In Catalan, ll represents the phoneme /ʎ/. For example, as in llengua "language" or "tongue", enllaç "linkage", "connection" or coltell "knife". In order to not confuse ll /ʎ/ with a geminated l /ll/, the ligature ŀl is used with the second meaning. For example, exceŀlent is the Catalan word for "excellent", from Latin excellente. In Catalan, l·l must occupy two spaces, so the interpunct is placed in the narrow space between the two L: ĿL and ŀl. However, it is more common to write L·L and l·l, occupying three spaces; this practice is not correct although it is tolerated. L.L and l.l are incorrect and not accepted. See interpunct for more information.
While Philippine languages like Tagalog and Ilokano write ly or li in the spelling of Spanish loanwords, ll still survives in proper nouns. However, the pronunciation of ll is simply [lj] rather than [ʎ]. Hence the surnames Llamzon, Llamas, Padilla and Villanueva are respectively pronounced [ljɐmˈzon]/[ljɐmˈson], [ˈljɐmas], [pɐˈdɪːlja] and [ˌbɪːljanuˈwɛːba]/[ˌvɪːljanuˈwɛːva].
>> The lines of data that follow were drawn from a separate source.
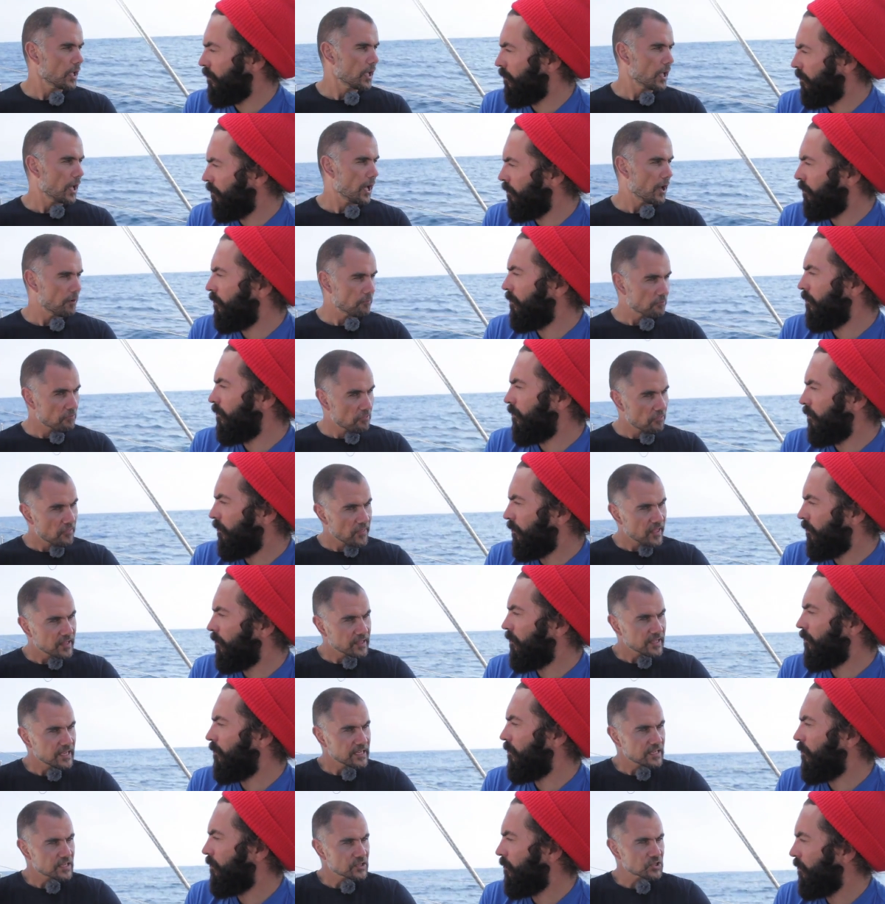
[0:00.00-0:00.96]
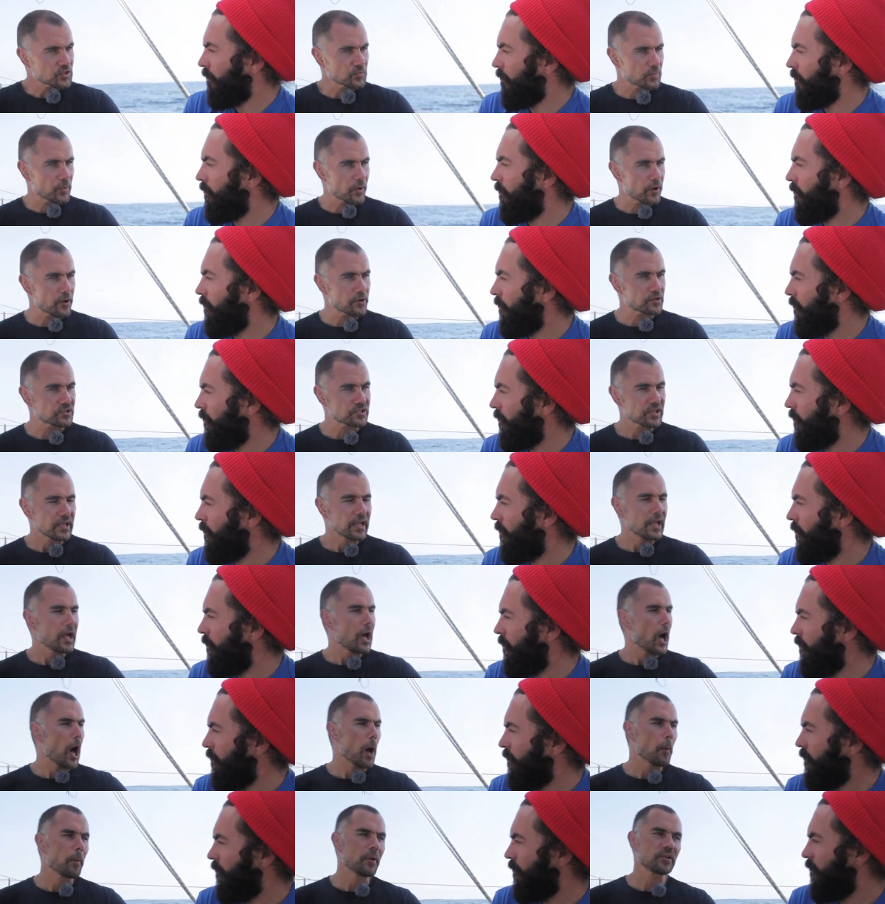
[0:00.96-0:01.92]
Speaker 1: of thinly dispersed,
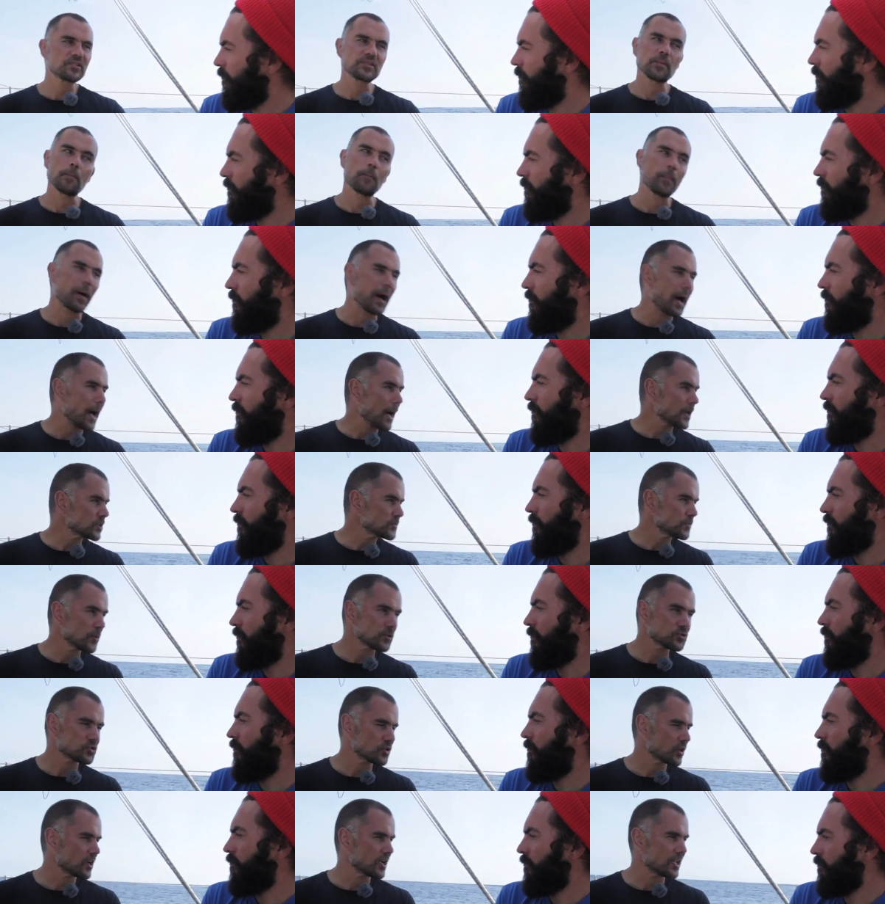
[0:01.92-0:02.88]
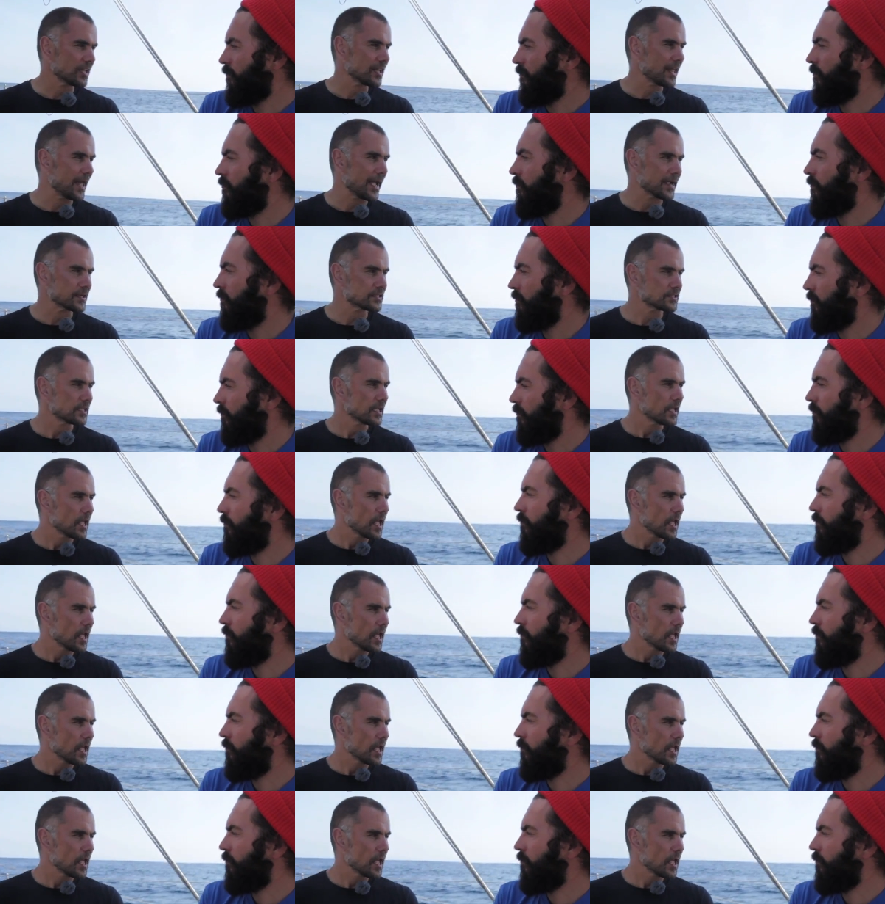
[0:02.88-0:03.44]
almost impossible to collect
In Icelandic, the "ll" represents either the sound combination [tɬ] (similar to a voiceless alveolar lateral affricate) or [tl], depending on the context. It occurs in the words "fell" (fell, small mountain), "fjall" (mountain), and "jökull" (glacier, ice cap), and consequently in the names of many geographical features, including Eyjafjallajökull.